Is there the Whitehead theorem for cohomology theory?

Question

We know that there are Whitehead theorem for homotopy and homology theory.

Is there the Whitehead theorem for cohomology theory for 1-connected CW complexes?

Answer 1

Conceptually, the following two theorems (both due to Whitehead) are Eckmann-Hilton duals.

Theorem. A weak homotopy equivalence between CW complexes is a homotopy equivalence.

Theorem. A homology isomorphism between simple spaces is a weak homotopy equivalence.

They don't look dual, but they are. See J.P. May. The dual Whitehead Theorems.
London Math. Soc. Lecture Note Series Vol. 86(1983), 46--54.

The point is that the second statement is really about cohomology, and the standard cellular proof of the first statement dualizes word-for-word to a ``cocellular'' proof of the second. Cocellular constructions are what appear in Postnikov towers, and they can be used more systematically than can be found in the literature. Yet another plug: they are central in the upcoming book "More Concise Algebraic Topology'' by Kate Ponto and myself.

Answer 2

As Sean says, the key point is the Universal Coefficient Theorem, but the details are not completely obvious unless you make some finiteness assumptions.

Suppose that $f:X\to Y$ is such that $H^{\ast}(f;\mathbb{Z})$ is an isomorphism. Let $Z$ be the cofibre of $f$, so $\tilde{H}^{\ast}(Z;\mathbb{Z})=0$. If we can prove that $\tilde{H}_{\ast}(Z;\mathbb{Z})=0$ then we can appeal to the ordinary homological Whitehead theorem. MathJax is mangling my tildes: all (co)homology groups of $Z$ below should be read as reduced.

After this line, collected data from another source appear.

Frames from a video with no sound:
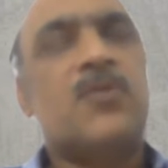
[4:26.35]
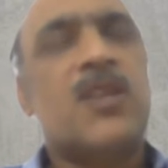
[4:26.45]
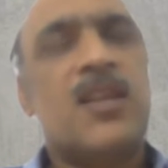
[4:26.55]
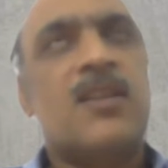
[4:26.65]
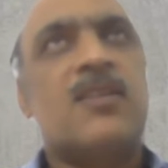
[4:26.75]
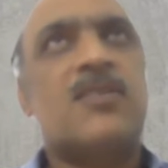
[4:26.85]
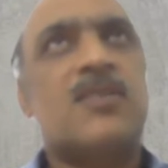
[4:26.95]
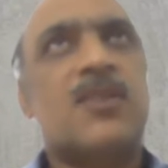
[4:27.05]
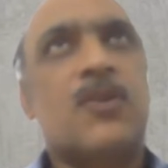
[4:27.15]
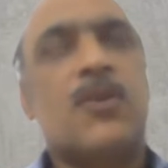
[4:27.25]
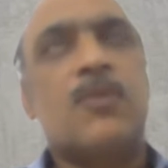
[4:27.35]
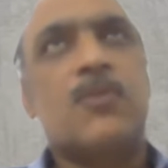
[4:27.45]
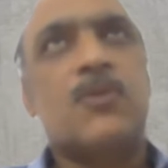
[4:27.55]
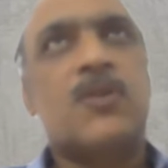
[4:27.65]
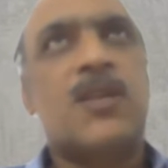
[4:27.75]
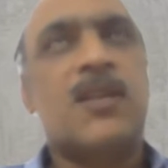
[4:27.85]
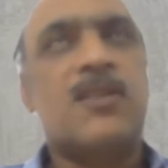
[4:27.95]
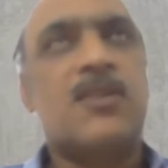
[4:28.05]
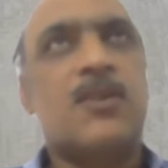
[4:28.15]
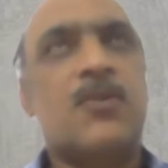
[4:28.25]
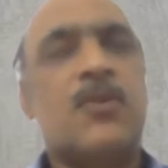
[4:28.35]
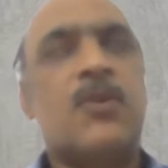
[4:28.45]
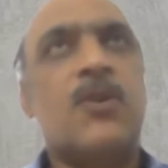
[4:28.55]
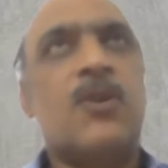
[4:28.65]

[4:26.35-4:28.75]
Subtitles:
3 years now, almost 3 years ago,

For any prime $p$, we have a universal coefficient sequence for $H^{\ast}(Z;\mathbb{Z}/p)$ in terms of $H^{\ast}(Z;\mathbb{Z})$, so $H^{\ast}(Z;\mathbb{Z}/p)=0$. As ${\mathbb{Z}/p}$ is a field we also know that $H_{\ast}(Z;\mathbb{Z}/p)$ is a free module with $H^{\ast}(Z;\mathbb{Z}/p)$ as its dual, so we must have $H_{\ast}(Z;\mathbb{Z}/p)=0$. Using the universal coefficient theorem for homology we deduce that $H_{\ast}(Z;\mathbb{Z})/p$ and $\text{ann}(p,H_{\ast}(Z;\mathbb{Z}))$ are zero, so multiplication by $p$ is an isomorphism on $H_{\ast}(Z;\mathbb{Z})$. As this holds for all $p$, we see that $H_{\ast}(Z;\mathbb{Z})$ is a rational vector space. Thus, if it is nontrivial it will contain a copy of $\mathbb{Q}$ so (via universal coefficients again) $H^{\ast}(Z;\mathbb{Z})$ will contain a copy of $\text{Ext}(\mathbb{Q},\mathbb{Z})$. This group is nonzero (in fact, enormous) by a standard calculation, so this contradicts the initial assumption.

Answer 3

Sure.

The basic point is that for simply-connected spaces, you can determine the connectivity of a map by looking at the connectivity of the cofiber instead of the connectivity of the fiber.

In homology, you determine the connectivity of the cofiber by looking at $H_*(C;\mathbb{Z})$, because of the Hurewicz Theorem.

In cohomology, you appeal to: if $X$ is simply-connected, then $X$ is $n$-connected if and only if $[ X, K(G,m)] = *$ for all $m \leq n$ and all abelian groups $G$. This is because (by basic obstruction theory) if $X$ is $(n-1)$-connected, then $[X, K(G,n)] \cong \mathrm{Hom}(\pi_n(X), G )$.

This results in a long list of groups to check, admittedly; but it can be whittled down by Universal Coefficients theorems if you like.